Armstrong v. Armstrong, General Motors Corp.

CONCURRING OPINION

By FRANKFURTER, J.

It is, of course, desirable to have a Court opinion, if one can be achieved without straining one’s conscience. I am sufficiently in agreement with Mr. Justice Minton’s construction of the Florida decree to be able to join him.

*517On my study of the record, I would dismiss the writ as improvidently granted. And for these reasons. After a case has been heard on the merits, it is to be disposed of on the precise issue that full study of the case discloses, and not on the basis of the preliminary examination of the questions that were urged in the petition for certiorari. Due regard for the working of the certiorari system requires this. In view of the fact that about 1,300 applications were made last term for leave to be heard (and this is a fair average of the volume of the Court’s business), determination during this sifting process of the jurisdictional merits in all these 1,300 cases can hardly be expected. Theory and practice alike reject any such notion. The inevitably cursory consideration that is normally given in a case on the preliminary round precludes the assumption that a tentative finding of a federal question will survive the thorough study of the record which consideration of a case on the merits implies. Therefore, it is that cases have again and again been dismissed for want of jurisdiction, i. e., a substantial federal question was found wanting; on the contrary, it became clear that the state court judgment rested on an adequate state ground.

The petition for writ of certiorari in this case vigorously argued that “The sole question is whether the courts of Ohio, under Article IV of the Constitution of the United States, are compelled to give full faith and credit to the entire decree, granting a divorce, and denying alimony, rendered by the court in Florida, the matrimonial domicile of the parties, following the decision of Thompson v. Thompson, 226 U. S., 551 [33 S. Ct., 129, 57 L. Ed., 347].”

The references to the Florida decree in the opinion of the Ohio Supreme Court — the two documents are hardly to be deemed conspicuously lucid — warranted, without more, a belief that the case did present the question formulated by petitioner. Such a question would, no doubt, raise an important problems in the construction of the Full Faith and Credit Clause.

But the course of the oral argument, for such is one of its functions, and an exacting scrutiny of the record, for such is the requirement of plenary consideration of a case, put in a very different light the decree of the Florida court and thereby the significance of the litigation in Ohio.

A study of the Florida decree, a portion of which is set out in the margin,1 in conjunction with Florida case law2 demonstrates, I believe, *518that Florida expressly disavowed any adjudication regarding claims to and in property situated in Ohio, the very properties which are the subject matter of the challenged Ohio decree. “The sole question” which the record of the case disclosed was that since Florida, by virtue of its decree, had made an adjudication foreclosing the creation of any interest, called by whatever name, in the property, that decree must constitutionally be respected by Ohio.

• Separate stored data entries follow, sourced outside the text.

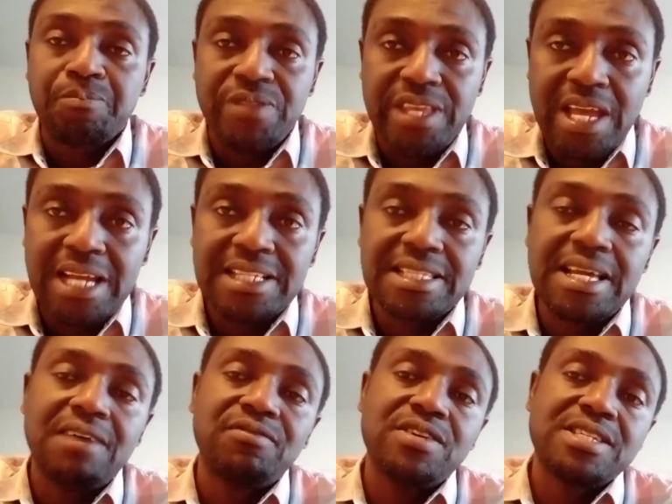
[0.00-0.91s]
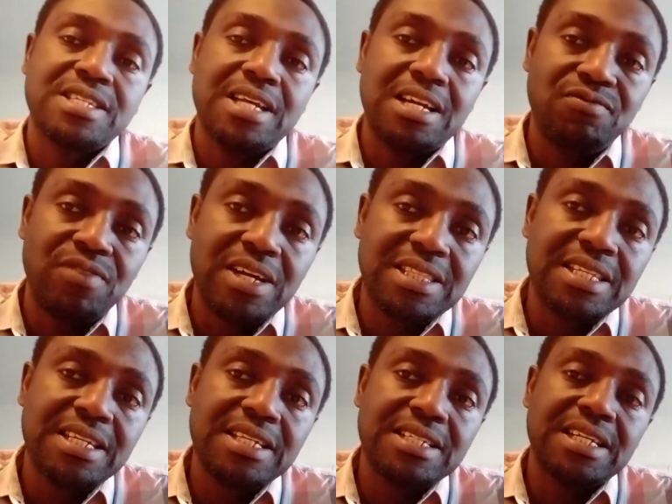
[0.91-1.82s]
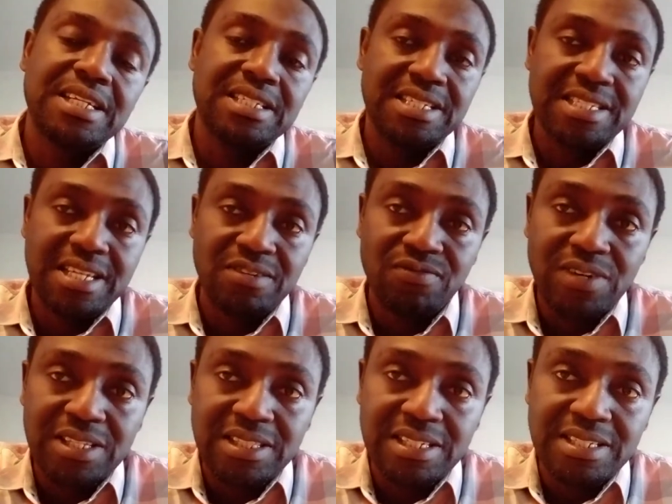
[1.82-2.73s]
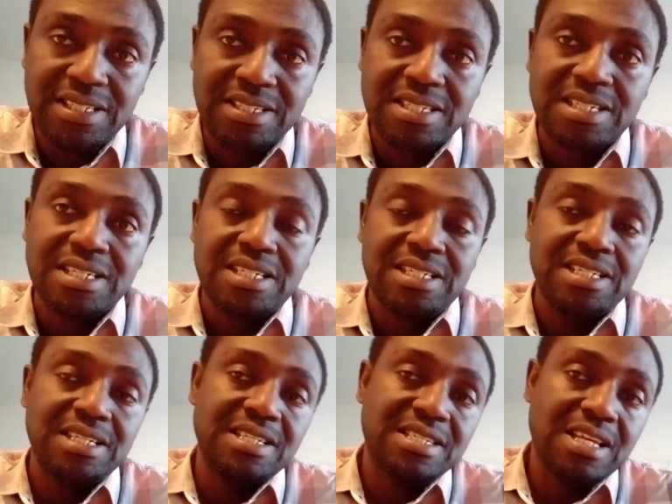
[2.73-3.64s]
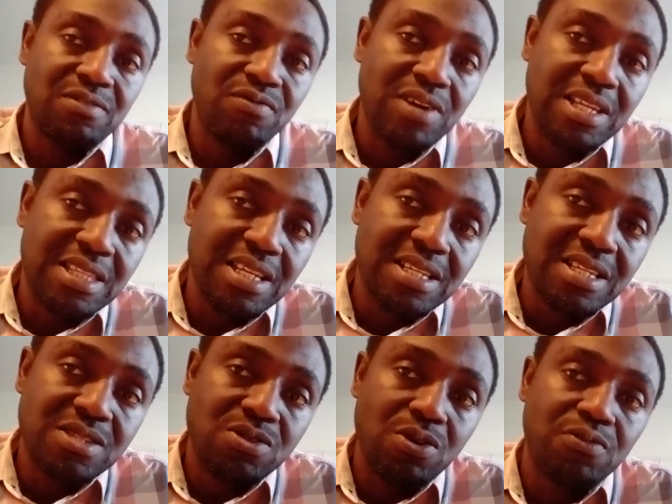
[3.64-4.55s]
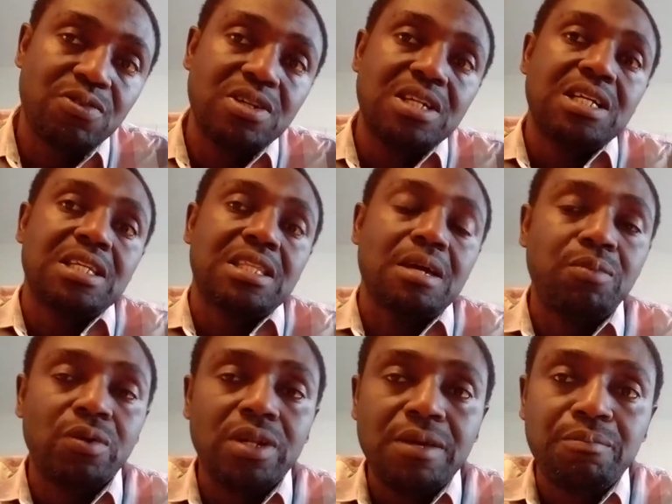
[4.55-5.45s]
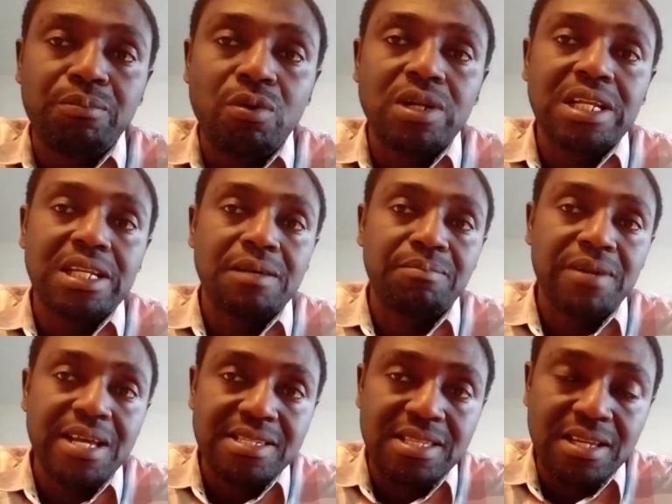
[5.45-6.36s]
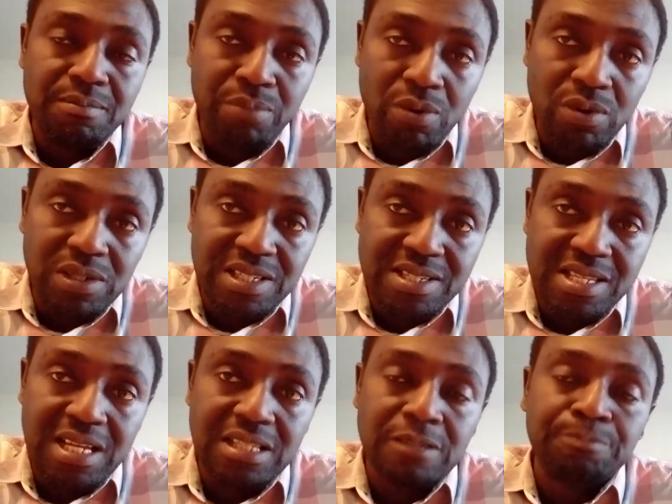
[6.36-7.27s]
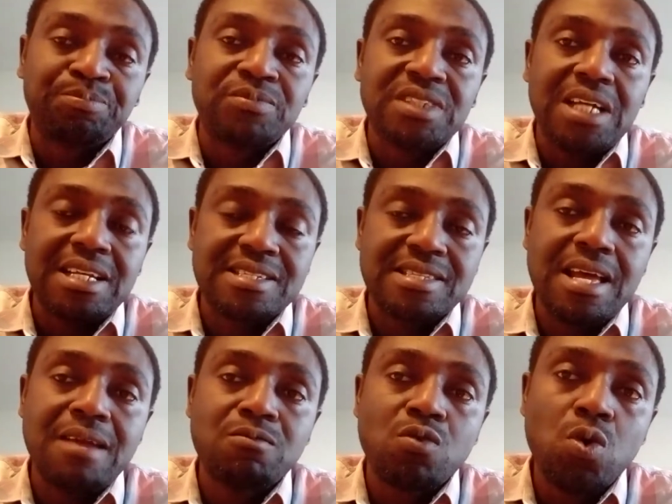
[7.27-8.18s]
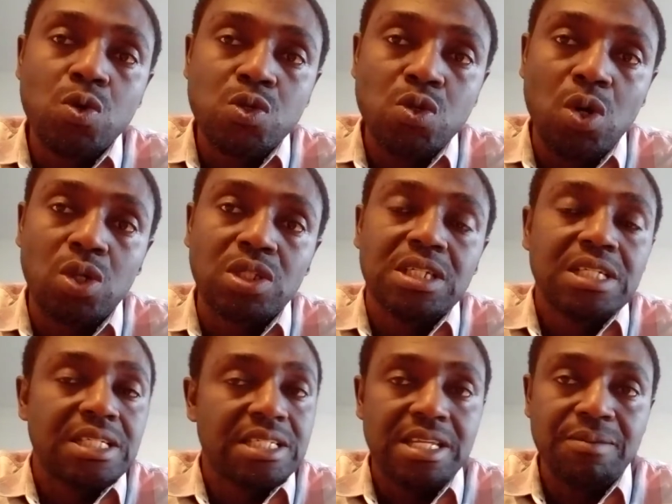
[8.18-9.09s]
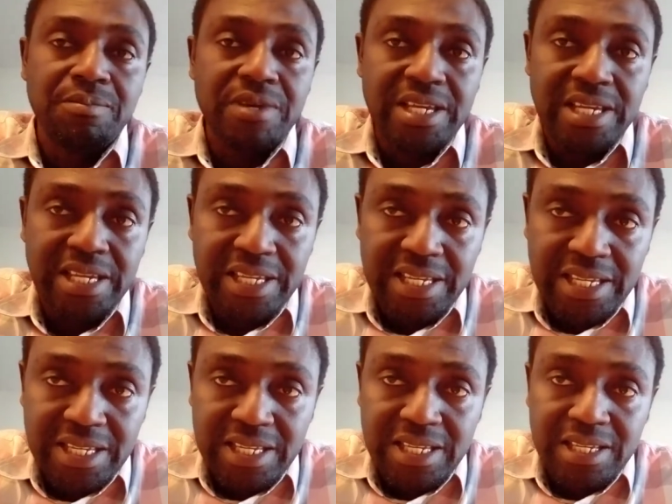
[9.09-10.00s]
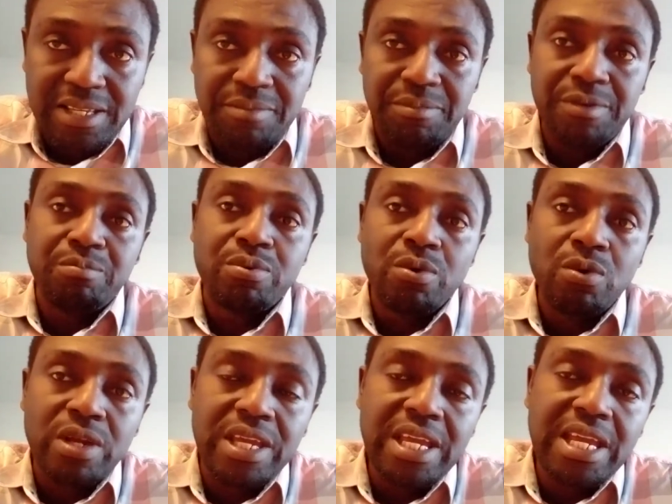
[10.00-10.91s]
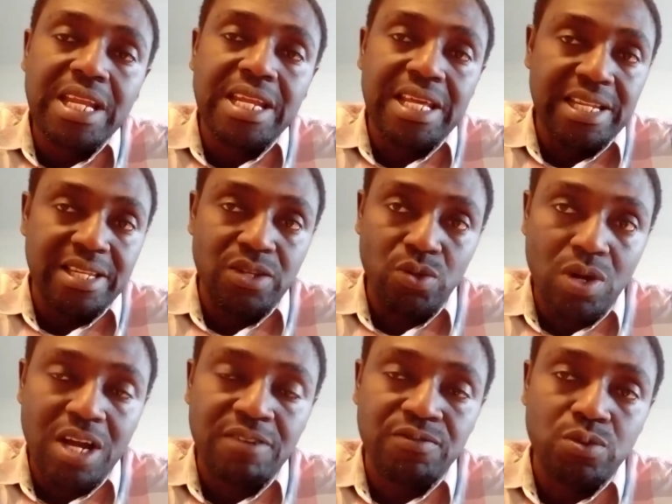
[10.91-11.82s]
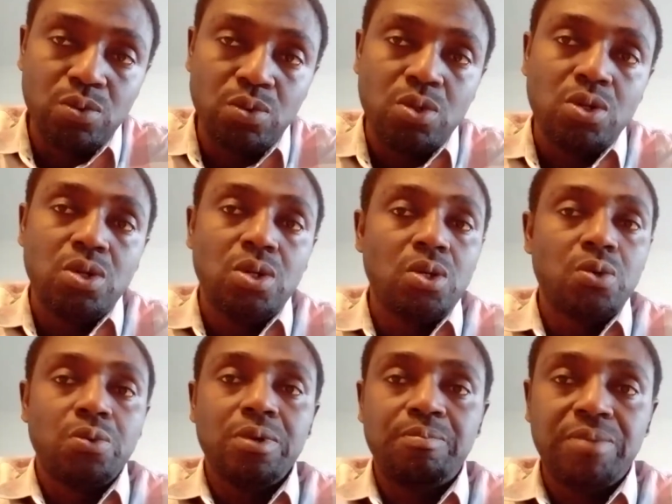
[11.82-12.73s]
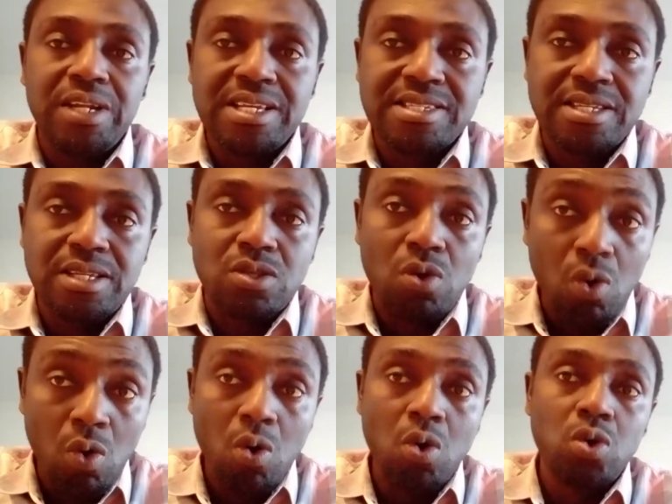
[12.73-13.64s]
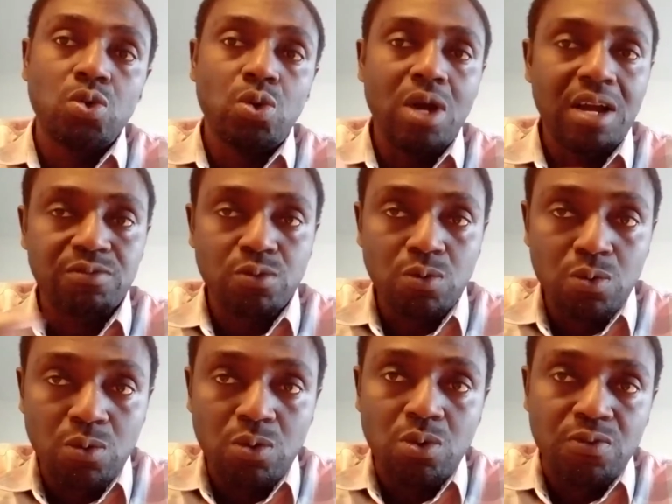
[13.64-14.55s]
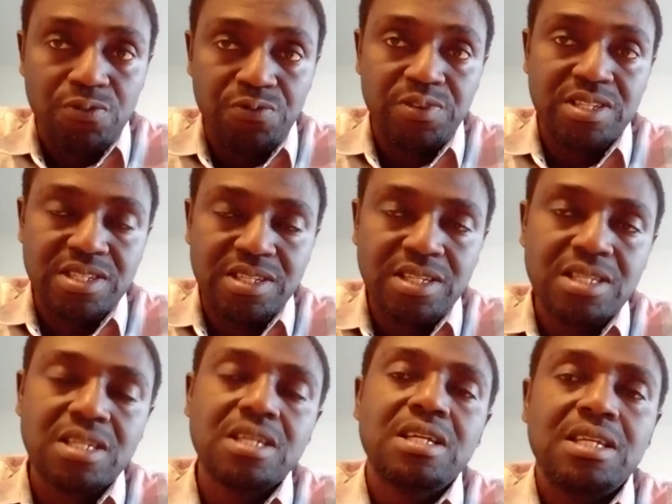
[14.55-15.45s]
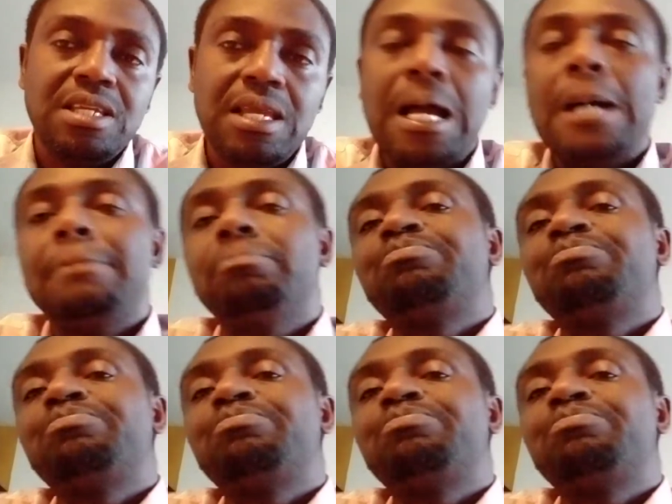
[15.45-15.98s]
Yeah, it has its advantage and disadvantages. The disadvantages of tarpaulin pond and the plastic pond is that as time goes on, they may be broken and you have to replace it or you have to fix it. Yeah.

Thus, the sole question that survives is the power of Ohio, as a matter of its own policy, to define rights in property situated in Ohio in the circumstances of this case. A question of due process might be raised, though not successfully. Both the real property and securities, which had their locus in Ohio were subject to Ohio’s control in that both items constituted “property within the state.” Pennington v. Fourth National Bank, 243 U. S., 269, 271, 37 S. Ct., 282, 61 L. Ed., 713. In any event, it was not raised, and the claim under the Full Faith and Credit clause has evaporated, because Ohio merely dealt with property within its borders which Florida had not purported to affect.

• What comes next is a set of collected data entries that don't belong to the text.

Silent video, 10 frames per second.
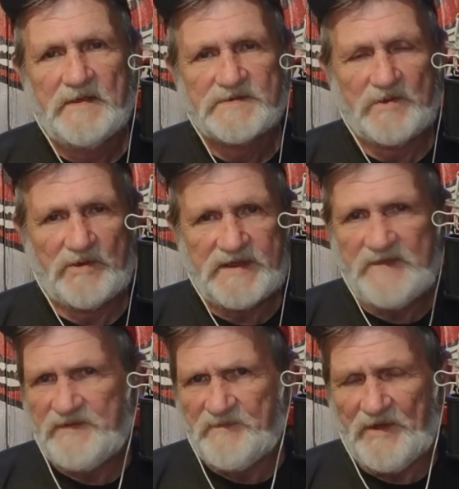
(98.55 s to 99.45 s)
So we'll
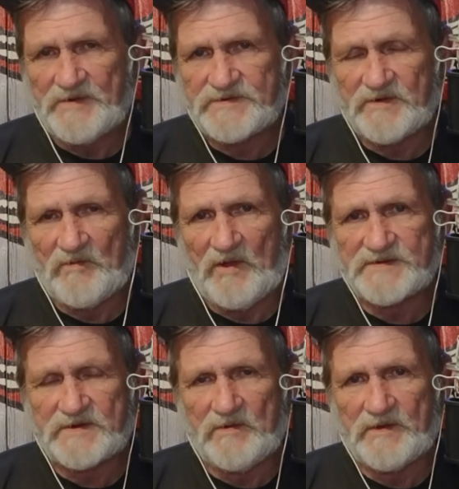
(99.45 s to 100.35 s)
keep you posted on what's
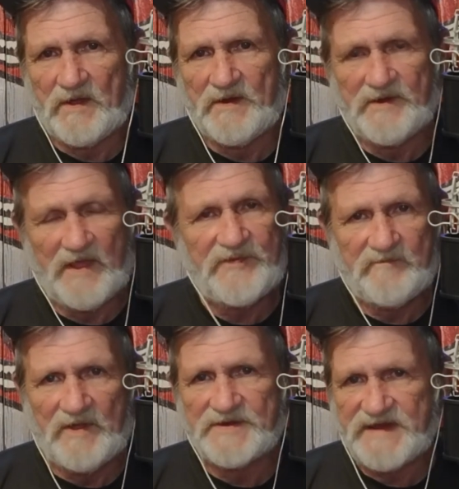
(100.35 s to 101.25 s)
going on. Nothing
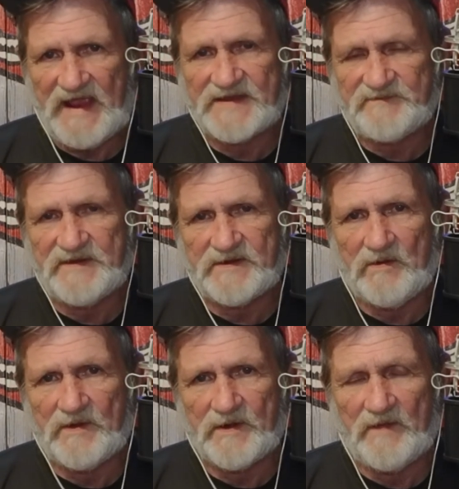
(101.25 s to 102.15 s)
much has been
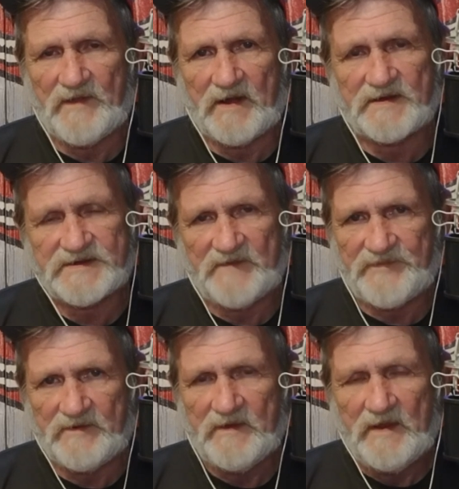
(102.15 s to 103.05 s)
going on there except
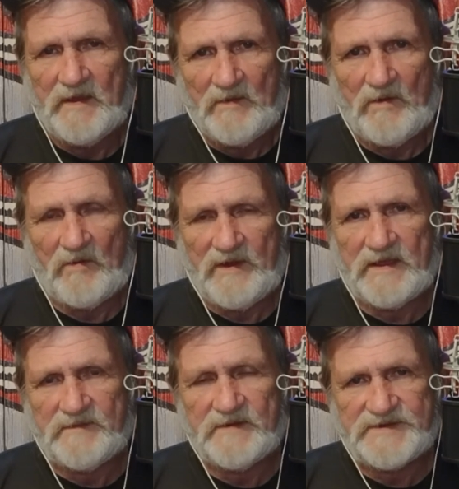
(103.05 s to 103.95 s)
what we
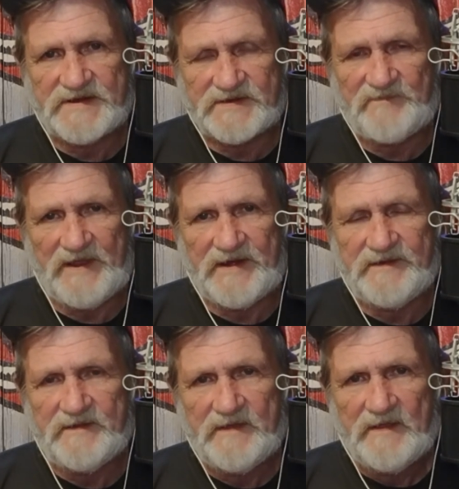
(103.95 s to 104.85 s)
had anticipated,
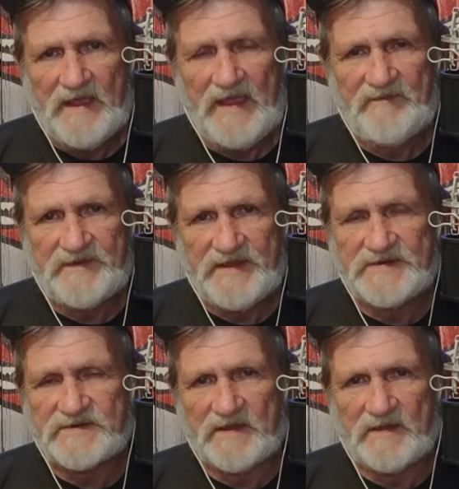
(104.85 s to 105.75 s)
having
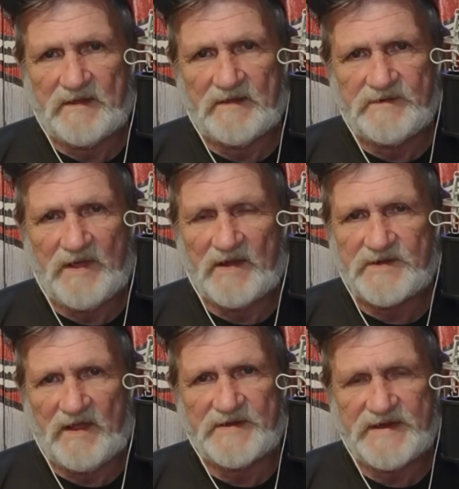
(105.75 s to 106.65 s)
these
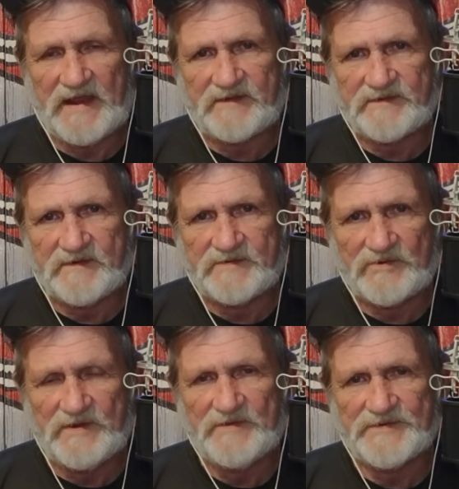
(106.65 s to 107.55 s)
non-contact
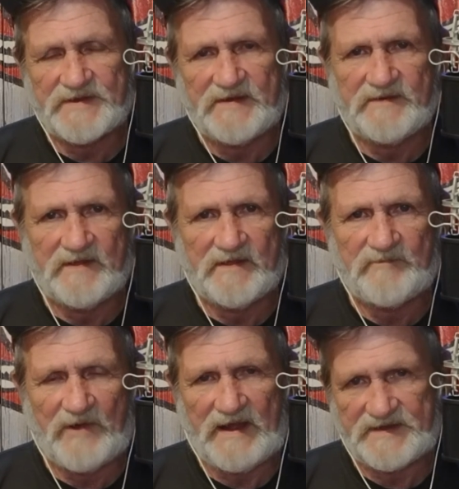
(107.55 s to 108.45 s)
drills and
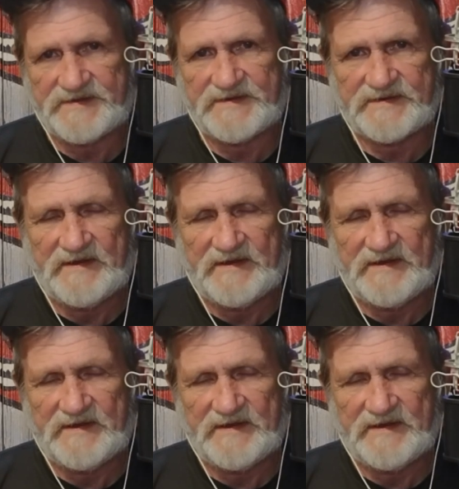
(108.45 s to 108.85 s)
practices.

Of course we have to go through all this reasoning to determine whether a substantial federal question was raised by reason of Ohio’s disregard of Florida’s decree. The Court not infrequently is required to find its way through a tangled or confused record in order to determine whether a state court judgment turned on a state ground or on a federal ground. In short, the Court has jurisdiction to decide whether it has jurisdiction. But when adequate analysis discloses that a state judgment amply rests on a state ground, we are barred from proceeding to the merits of the alleged federal question. The appropriate disposition is to dismiss the case for want of jurisdiction.

. “This court takes recognition of the fact that litigation is now pending in the state of Ohio relative to the recovery of * * * stocks and bonds as well as the settlement of other matters concerning property rights between the parties. This court recognizes that the courts of Ohio will have the ultimate determination of the question of property rights where the property itself is in the state of Ohio * * *•”

. Compare Burkhart v. Circuit Court of Eleventh Judicial Circuit, 146 Fla., 457, 1 So. (2d), 872, and Lucian v. Southern Ohio Savings Bank & Trust Co., 156 Fla., 370, 23 So. (2d), 674, with Pawley v. Pawley (Fla.), 46 So. (2d), 464, 28 A. L. R. (2d), 1358, and Sorrells v. Sorrells (Fla.), 82 So. (2d), 684.